Copy each entry below exactly. No images.

Collected data entries
● ● ● ●

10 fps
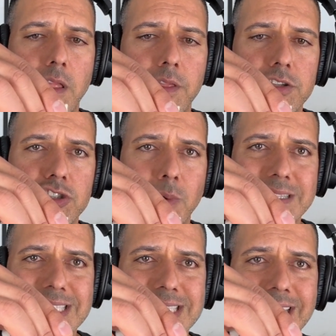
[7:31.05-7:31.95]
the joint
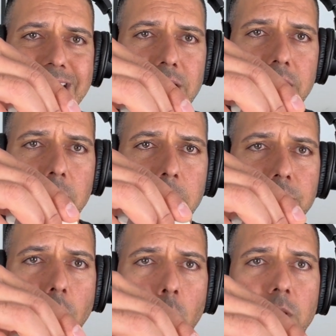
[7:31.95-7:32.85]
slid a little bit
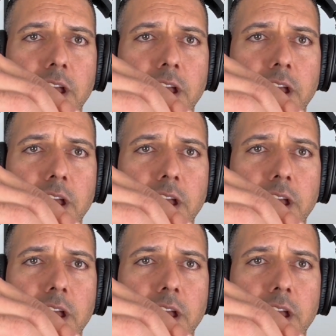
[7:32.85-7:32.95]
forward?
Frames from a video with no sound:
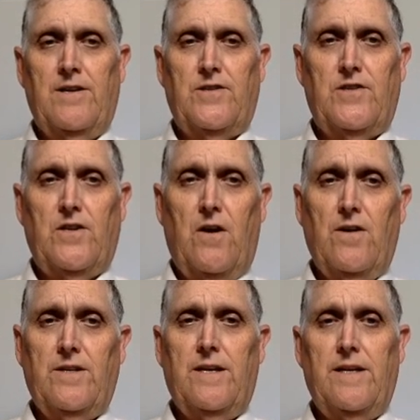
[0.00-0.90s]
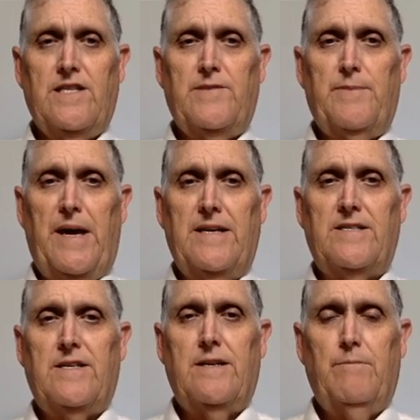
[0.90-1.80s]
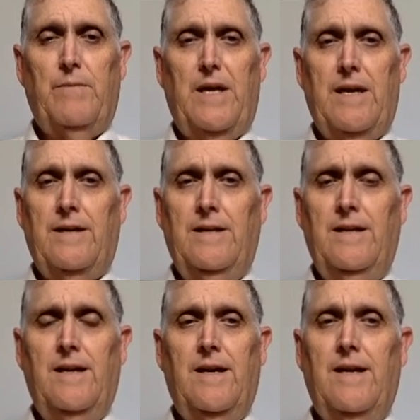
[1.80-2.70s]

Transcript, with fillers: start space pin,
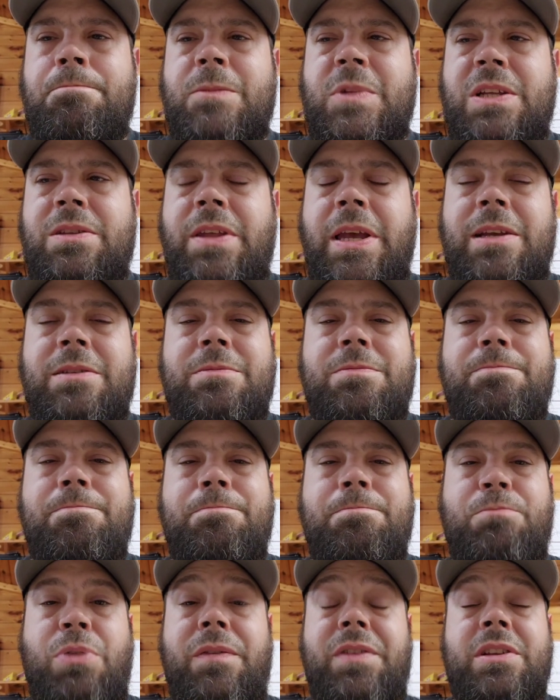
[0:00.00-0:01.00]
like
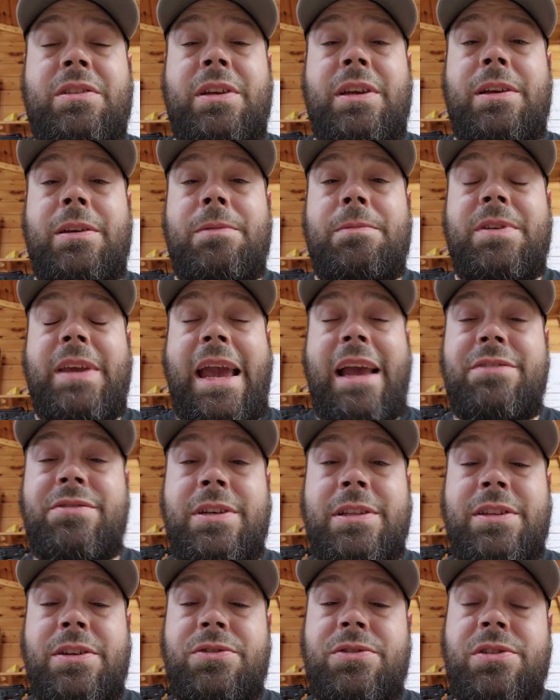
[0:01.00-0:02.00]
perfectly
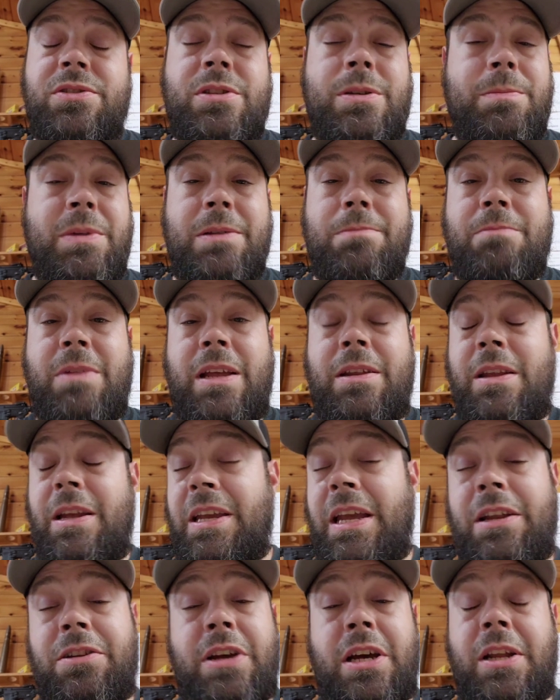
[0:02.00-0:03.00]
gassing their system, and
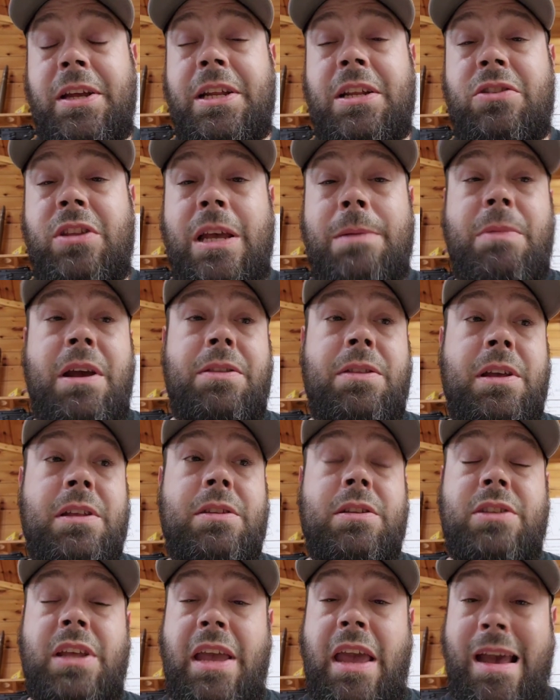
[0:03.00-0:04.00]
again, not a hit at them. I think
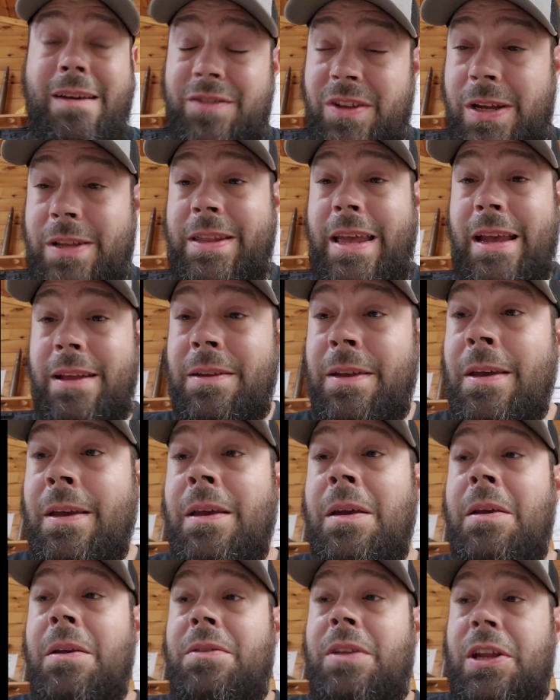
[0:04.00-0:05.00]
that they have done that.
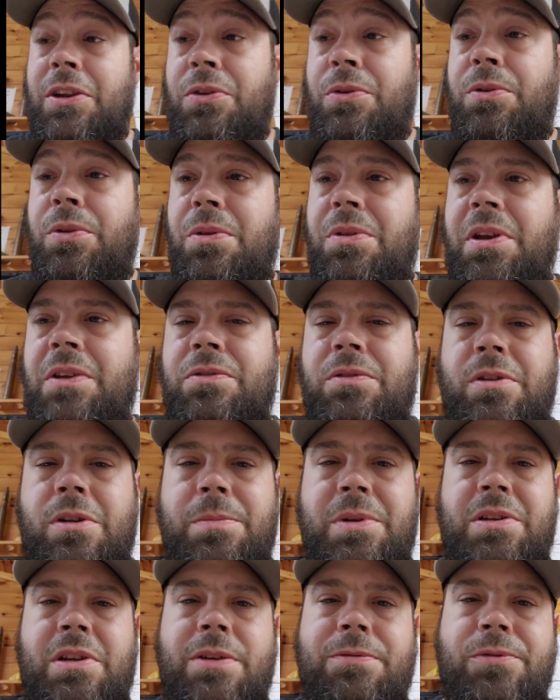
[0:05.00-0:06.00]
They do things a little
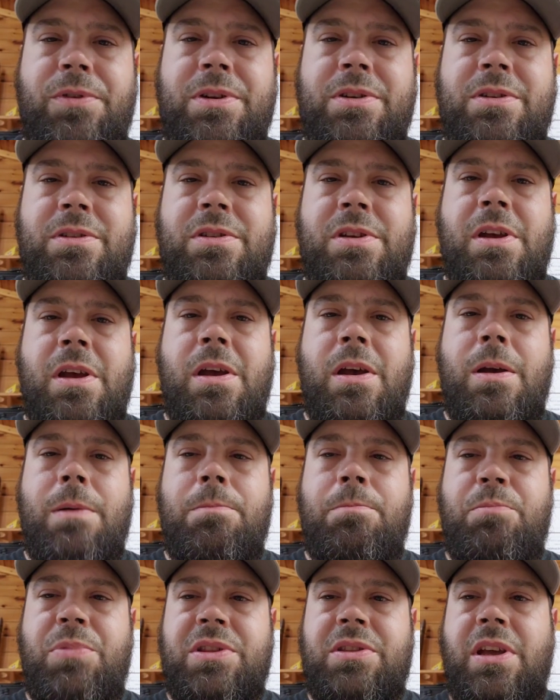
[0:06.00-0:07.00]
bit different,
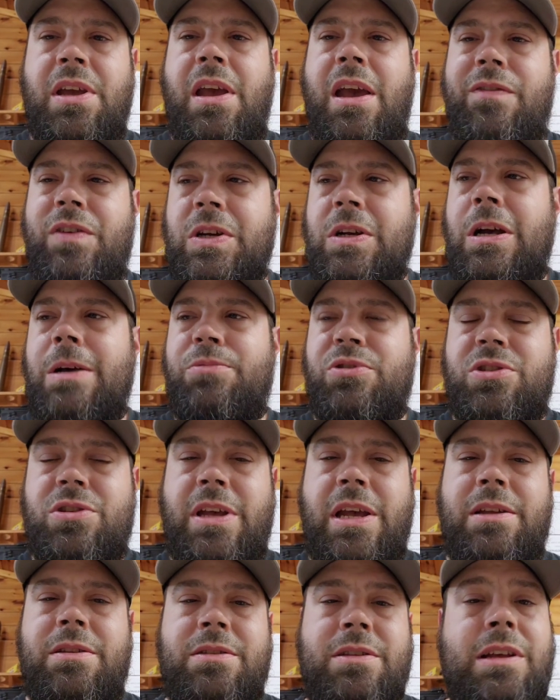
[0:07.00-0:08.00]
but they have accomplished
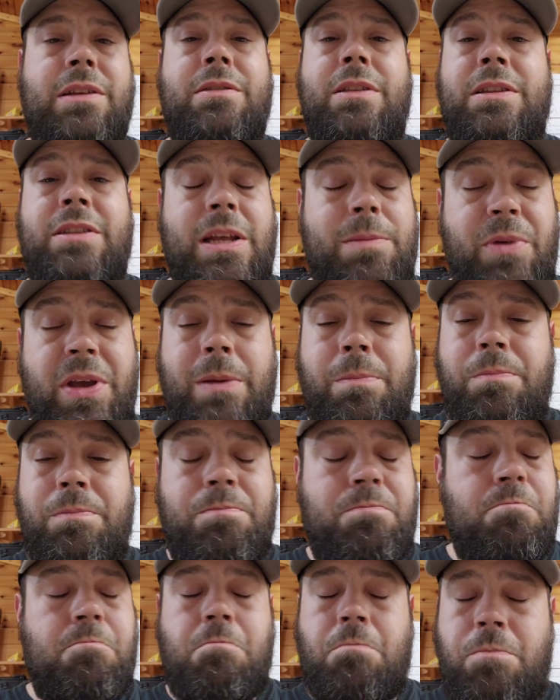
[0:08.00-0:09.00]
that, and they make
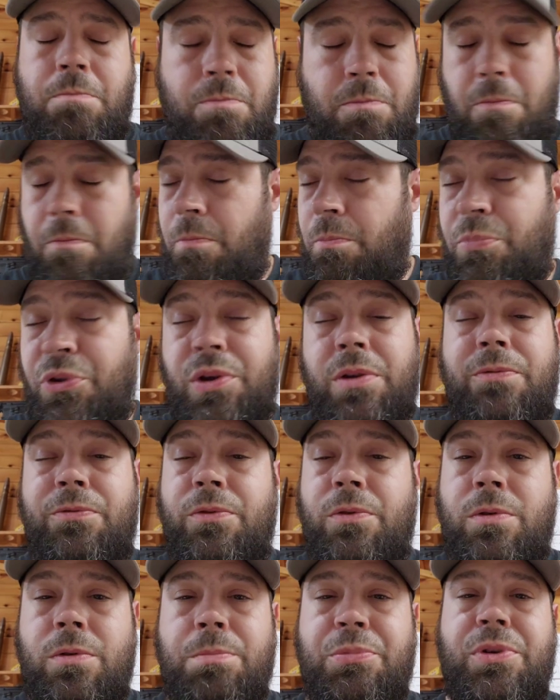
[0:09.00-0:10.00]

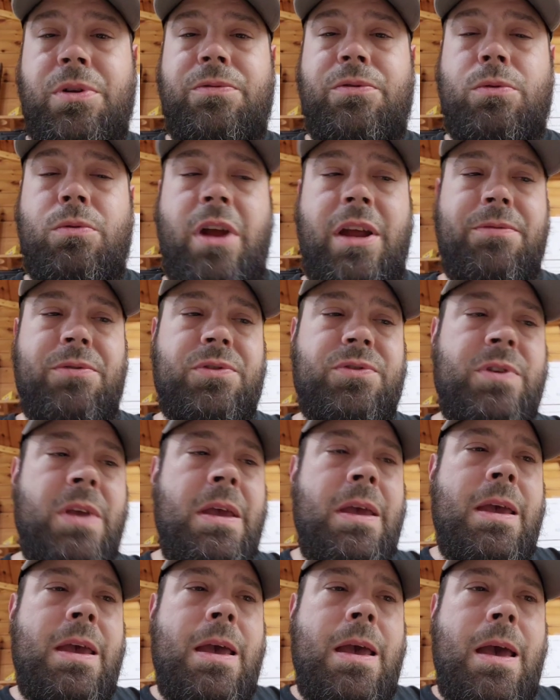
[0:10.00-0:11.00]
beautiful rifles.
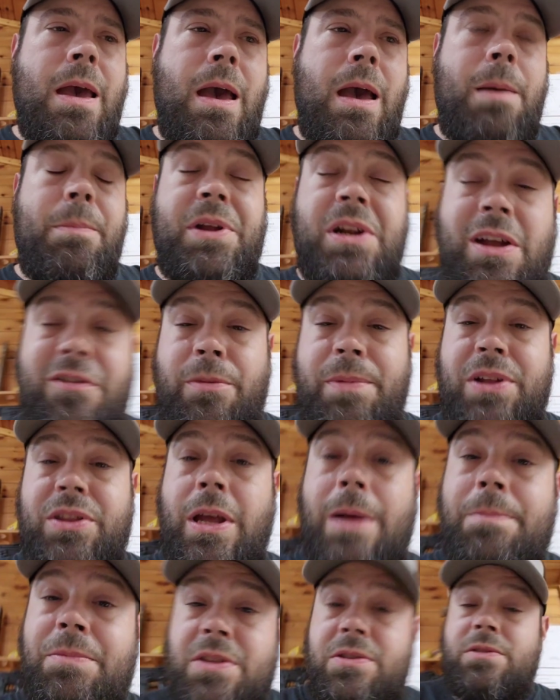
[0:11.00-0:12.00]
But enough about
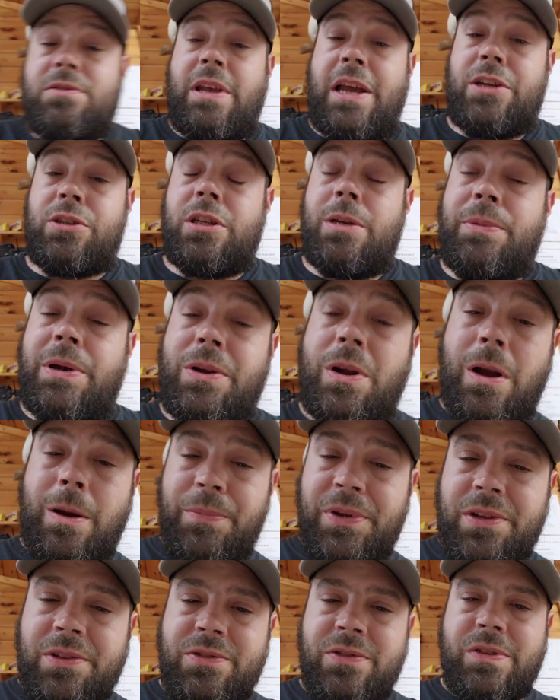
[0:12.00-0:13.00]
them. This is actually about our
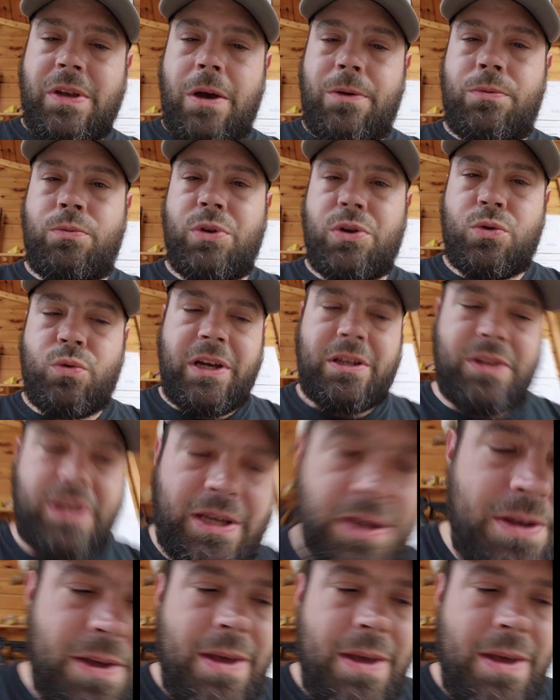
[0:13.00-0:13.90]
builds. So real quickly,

● ● ● ●

▸ ANSWER BOX
10 fps
[7:31.05-7:31.95]
the joint
[7:31.95-7:32.85]
slid a little bit
[7:32.85-7:32.95]
forward?
Frames from a video with no sound:
[0.00-0.90s]
[0.90-1.80s]
[1.80-2.70s]

Transcript, with fillers: start space pin,
[0:00.00-0:01.00]
like
[0:01.00-0:02.00]
perfectly
[0:02.00-0:03.00]
gassing their system, and
[0:03.00-0:04.00]
again, not a hit at them. I think
[0:04.00-0:05.00]
that they have done that.
[0:05.00-0:06.00]
They do things a little
[0:06.00-0:07.00]
bit different,
[0:07.00-0:08.00]
but they have accomplished
[0:08.00-0:09.00]
that, and they make
[0:09.00-0:10.00]

[0:10.00-0:11.00]
beautiful rifles.
[0:11.00-0:12.00]
But enough about
[0:12.00-0:13.00]
them. This is actually about our
[0:13.00-0:13.90]
builds. So real quickly,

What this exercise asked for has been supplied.